The body of Jesse James was exhumed in 1995 and tests done had proven that they’d gotten the right man.
Brad Pitt as Jesse?
Brad fits the profile of a good-looking blonde Jesse around the same age.
Now, don’t get me wrong, I’ve been a fan of Brad’s ever since Legends of the Fall, but I worry that the movie might make Jesse out to be a hero, instead of the heartless killer that he was. Even back then, the dime novels and news accountings for the South, immortalized him in a positive light. When doing research about the movie I learned that originally it was to be a character study of Jesse James, but then the
directors decided to make it more an action picture. They claim it’s dark and I hope that’s the case. Jesse James was not just a bandit, but a heartless killer and hardly the “Robin Hood” they depicted him to be – he never gave back to the poor. I know I’ll be in line to see the movie coming out this week with hopes that they portray him accurately.
TOP 20 ALL TIME WESTERN MOVIES:
1. High Noon – (1952) (Gary Cooper, Grace Kelly, Lloyd Bridges)
2.The Treasure of the Sierra Madre – (1948) (Humphrey Bogart, Walter Huston)

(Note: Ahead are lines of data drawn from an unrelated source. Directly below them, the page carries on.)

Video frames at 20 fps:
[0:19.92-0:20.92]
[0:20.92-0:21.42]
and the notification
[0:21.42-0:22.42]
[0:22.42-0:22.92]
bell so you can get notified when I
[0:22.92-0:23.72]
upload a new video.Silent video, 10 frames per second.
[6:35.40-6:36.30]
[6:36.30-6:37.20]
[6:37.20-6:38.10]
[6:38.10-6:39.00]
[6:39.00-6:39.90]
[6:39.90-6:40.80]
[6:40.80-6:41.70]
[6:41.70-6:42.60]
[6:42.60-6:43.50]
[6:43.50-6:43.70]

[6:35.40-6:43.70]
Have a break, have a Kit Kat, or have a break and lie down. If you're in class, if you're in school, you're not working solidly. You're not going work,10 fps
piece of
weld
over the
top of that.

3. Shane– (1953) (Alan Ladd, Jean Arthur, Van Heflin)
4. The Magnificent Seven – (1960) (Yul Brynner, Steve McQueen, Charles Bronson)

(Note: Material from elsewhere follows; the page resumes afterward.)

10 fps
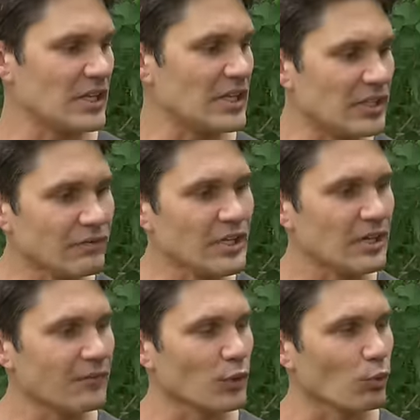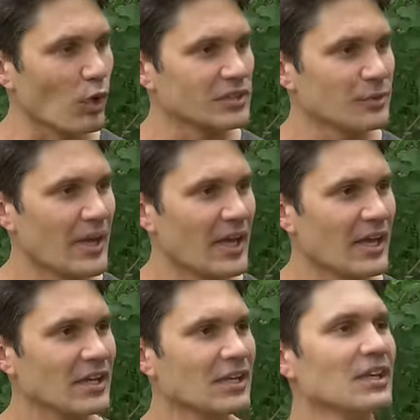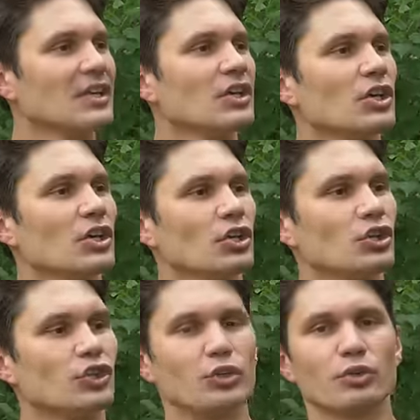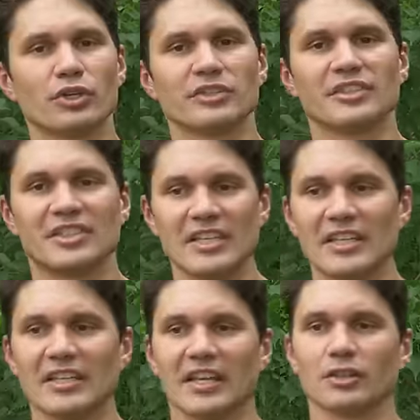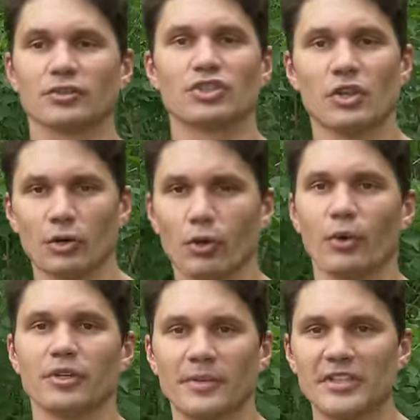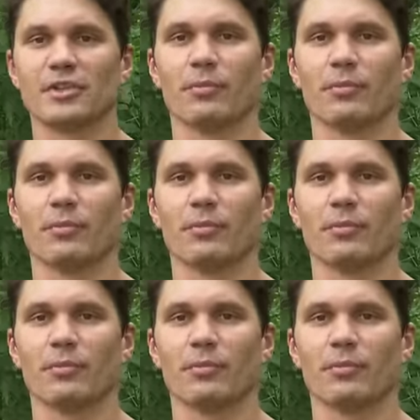even if there was a ban, you could see that there's still going to be some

5. Virginia City – (1940) (Errol Flynn, Randolph Scott, Miriam Hopkins)
6.Butch Cassidy and the Sundance Kid – (1969) (Paul Newman, Robert Redford)

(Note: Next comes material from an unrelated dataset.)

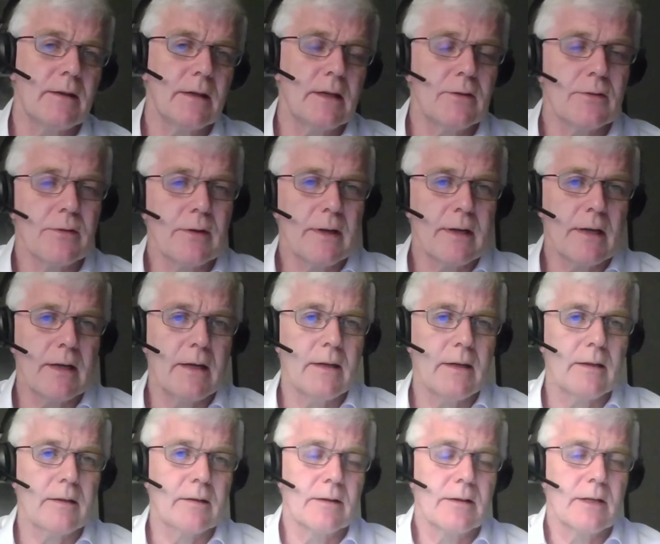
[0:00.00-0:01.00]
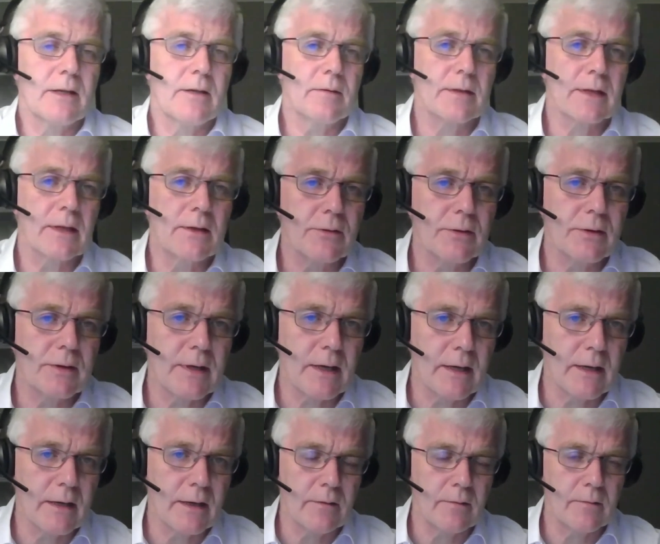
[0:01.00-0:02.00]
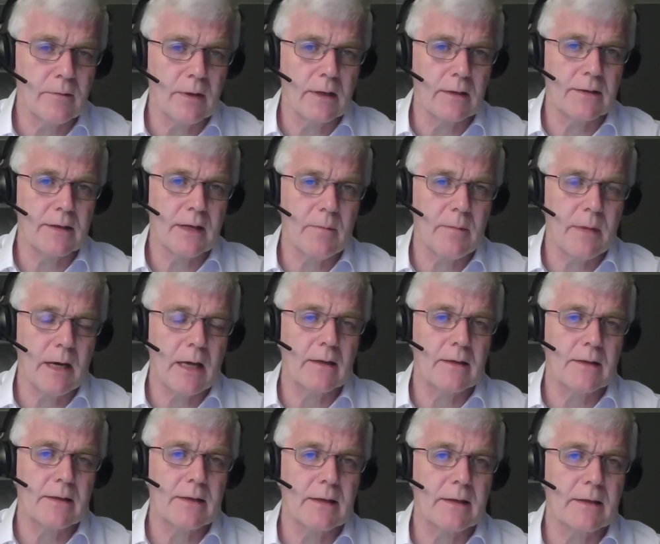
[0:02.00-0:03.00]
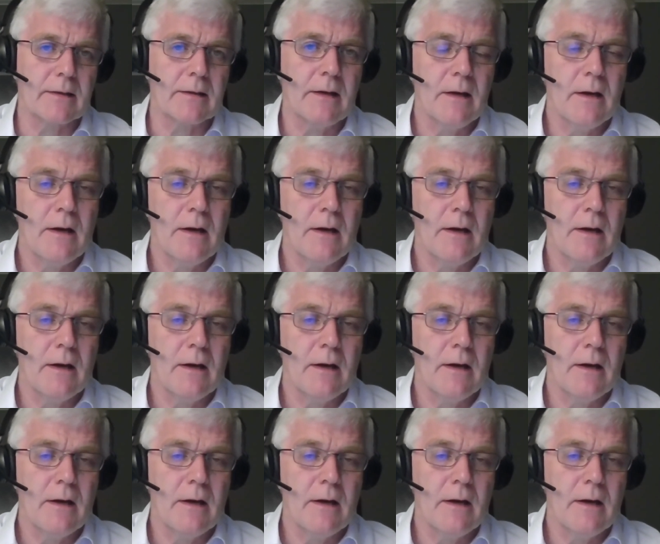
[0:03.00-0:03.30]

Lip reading: intraday, continuous intraday, real-time balancing,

7. The Wild Bunch– (1969) (William Holden, Ernest Borgnine)
8. Stagecoach– (1939) (John Wayne, Claire Trevor, John Carradine)
9.The Shootist – (1976) (John Wayne, Lauren Bacall, James Stewart)
10. The Good, the Bad, and the Ugly– (1966) (Clint Eastwood, Lee Van Cleef, Eli Wallach)
11. The Searchers – (1956) (John Wayne, Jeffrey Hunter)
12.Rio Grande– (1950) (John Wayne, Maureen O’Hara)
13. A Man Called Horse – (1970 (Richard Harris, Judith Anderson)
14. The Outlaw Josey Wales – (1976) (Clint Eastwood, Sondra Locke)
15. Little Big Man– (1970) (Dustin Hoffman, Faye Dunaway, Chief Dan George)
16. The Man Who Shot Liberty Valance – (1962) (John Wayne, James Stewart, Vera Miles)
17. Unforgiven– (1992) (Clint Eastwood, Gene Hackman, Morgan Freeman)
18. Once Upon a Time in the West – (1969 (Henry Fonda, Charles Bronson)
19. Dances with Wolves – (1990) (Kevin Costner, Mary McDonnell, Graham Greene)
20. High Plains Drifter – (1973) (Clint Eastwood, Verna Bloom)
How many of these are on your all time favorite list? Does the star make the western or does the western make the star? And do you think these two new movies will compare to the classics?